| The task |
Down to the last line of the listing, starting at the one with "(0.30 s to 0.60 s)", retype each line exactly. Do not copy the pictures.

| Given records |
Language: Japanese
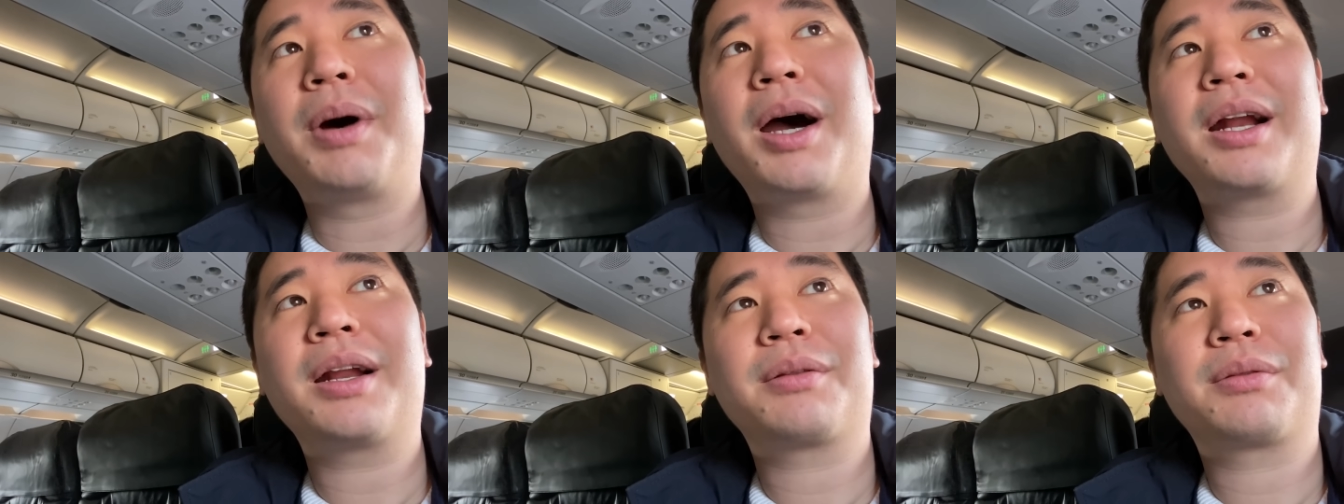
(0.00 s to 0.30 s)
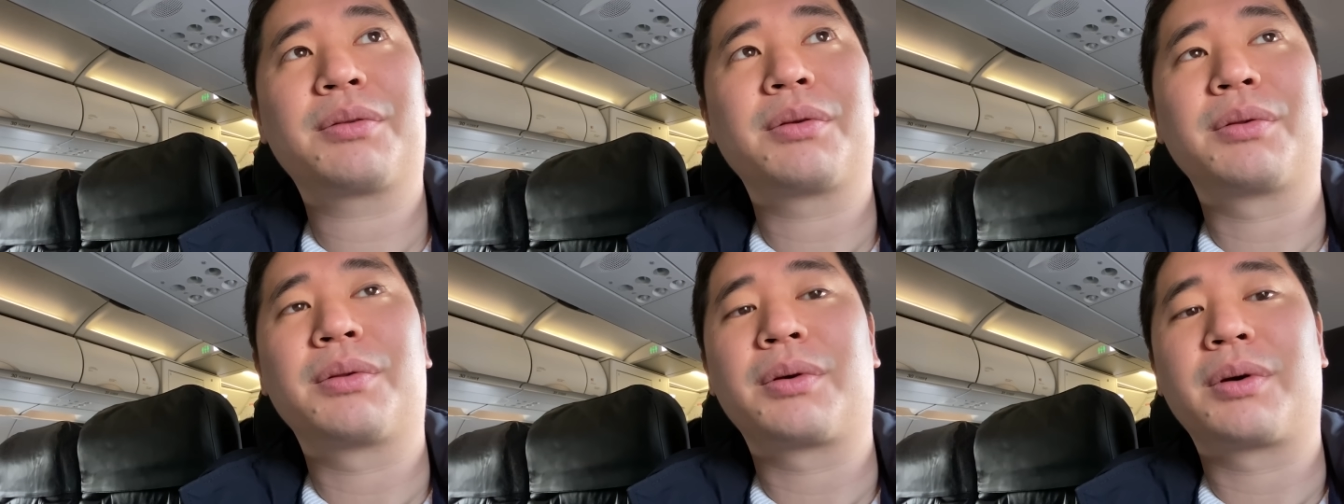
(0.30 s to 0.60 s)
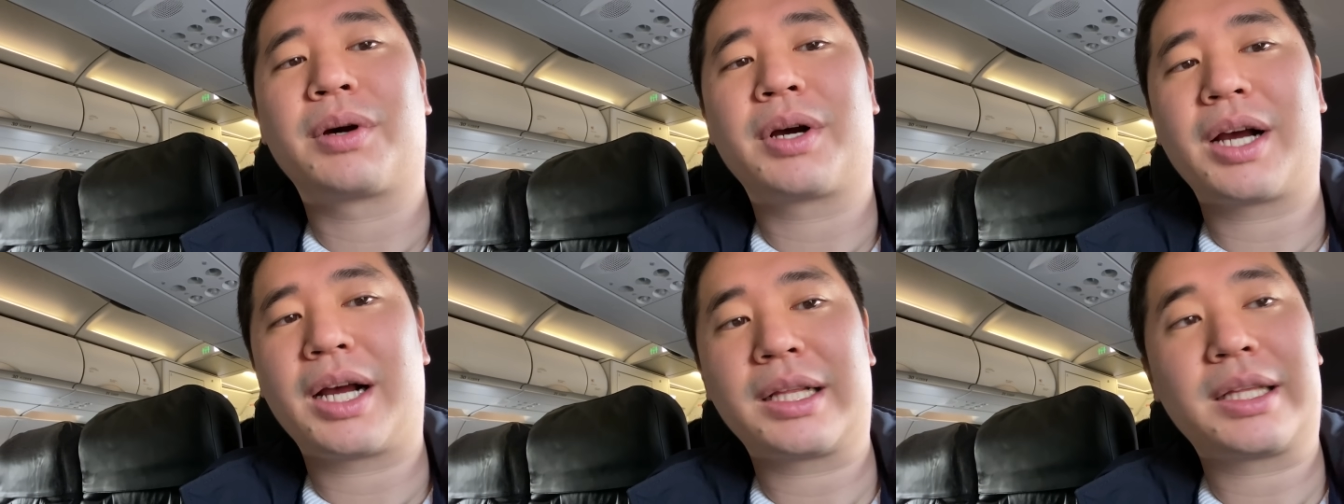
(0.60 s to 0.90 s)
隼人
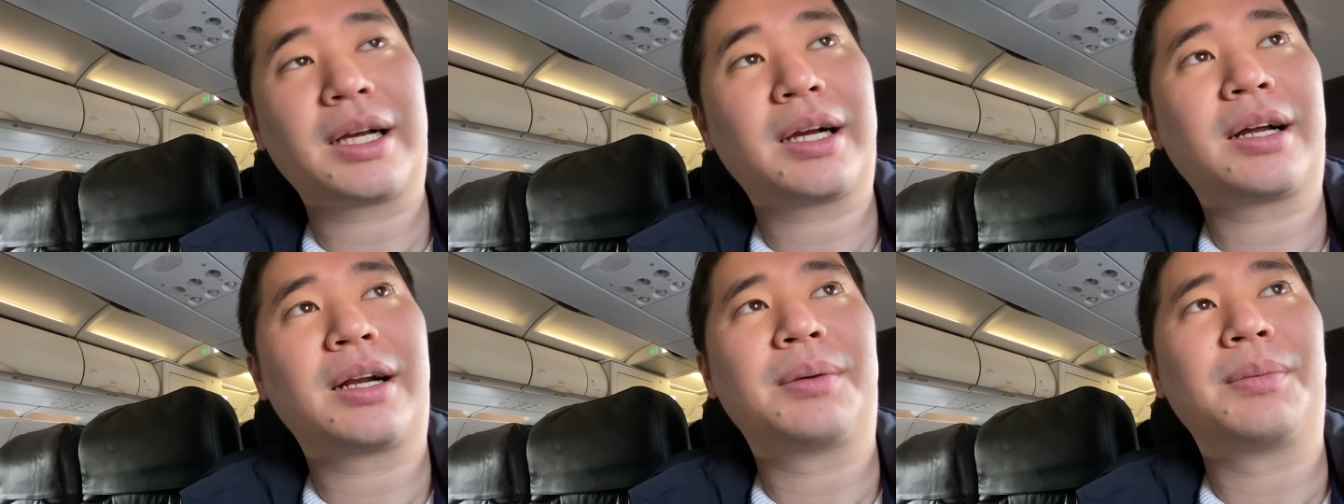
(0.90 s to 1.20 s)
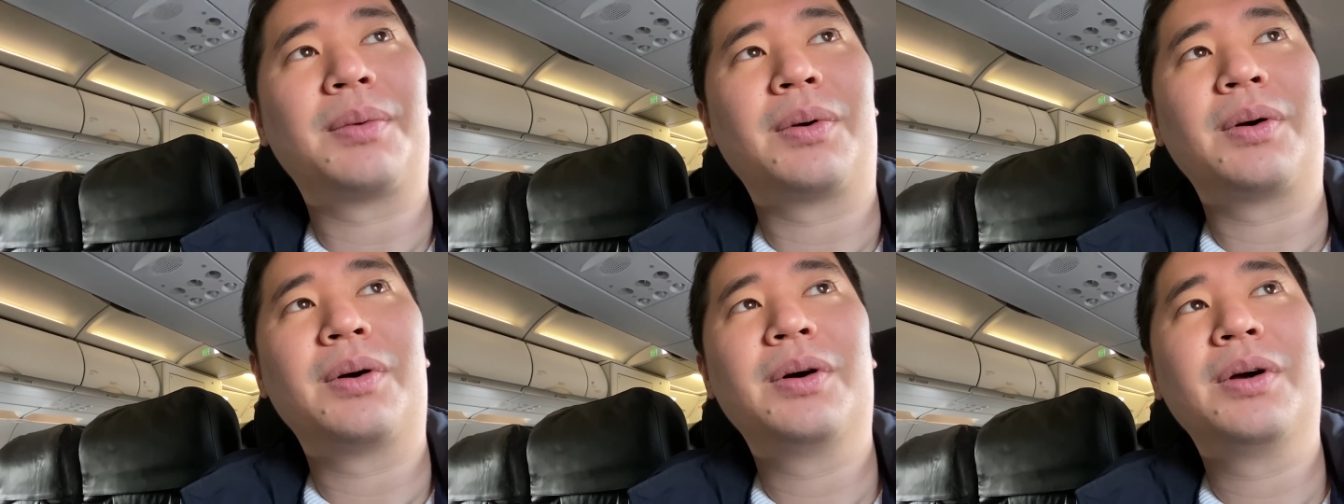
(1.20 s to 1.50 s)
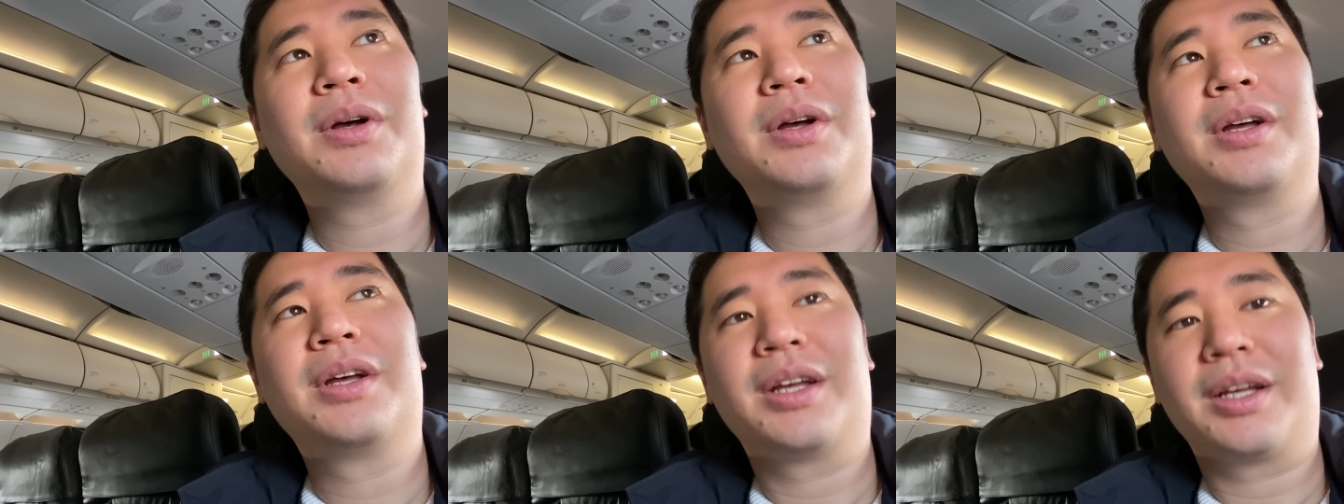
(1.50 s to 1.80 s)
の方から
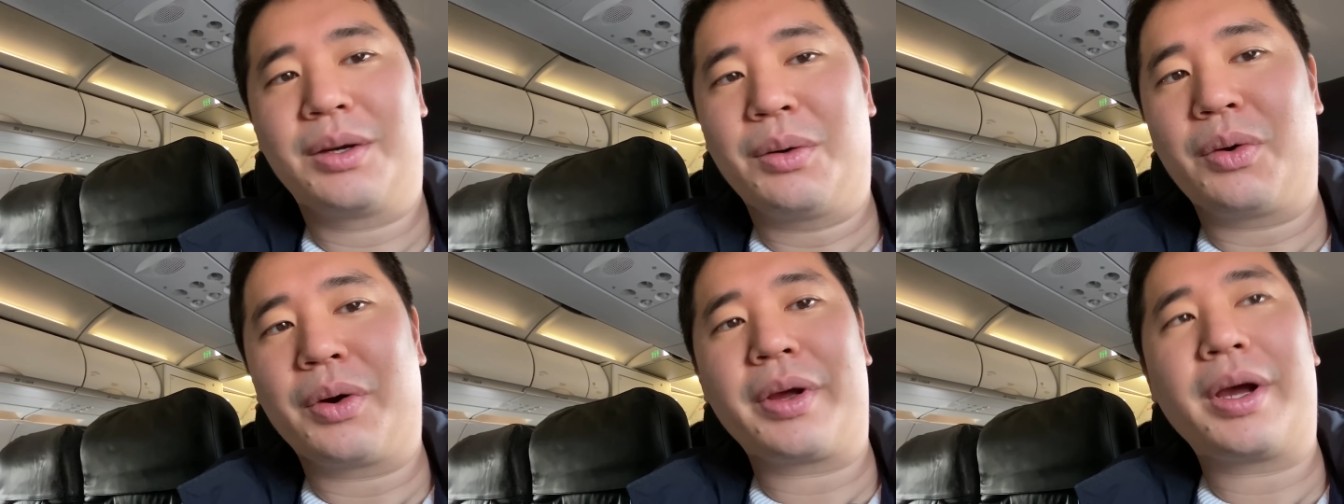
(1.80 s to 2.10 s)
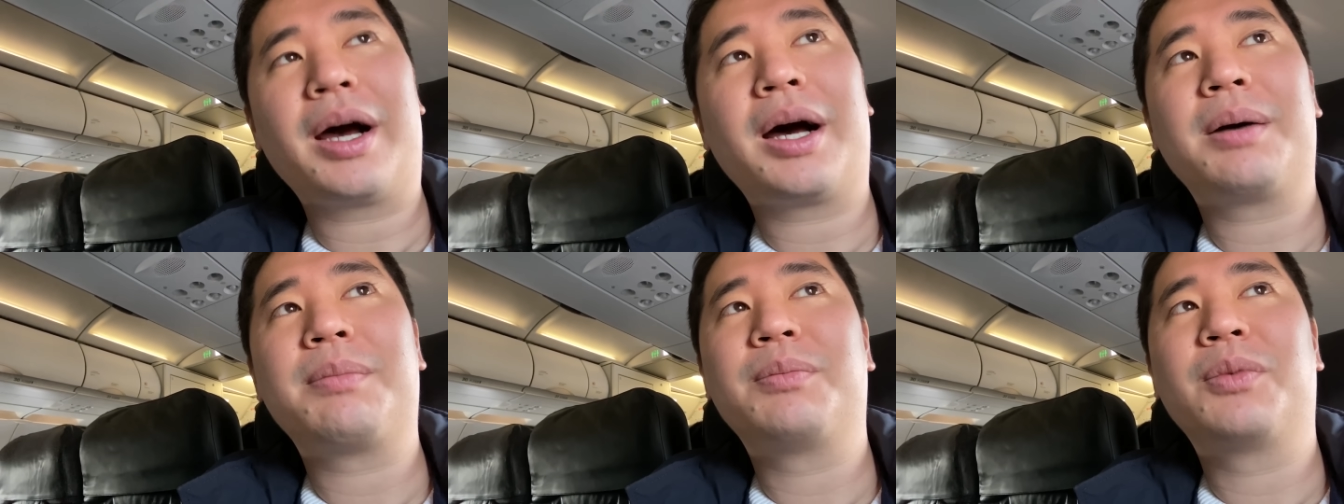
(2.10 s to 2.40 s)
これは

| Reply to the task |
(0.30 s to 0.60 s)
(0.60 s to 0.90 s)
隼人
(0.90 s to 1.20 s)
(1.20 s to 1.50 s)
(1.50 s to 1.80 s)
の方から
(1.80 s to 2.10 s)
(2.10 s to 2.40 s)
これは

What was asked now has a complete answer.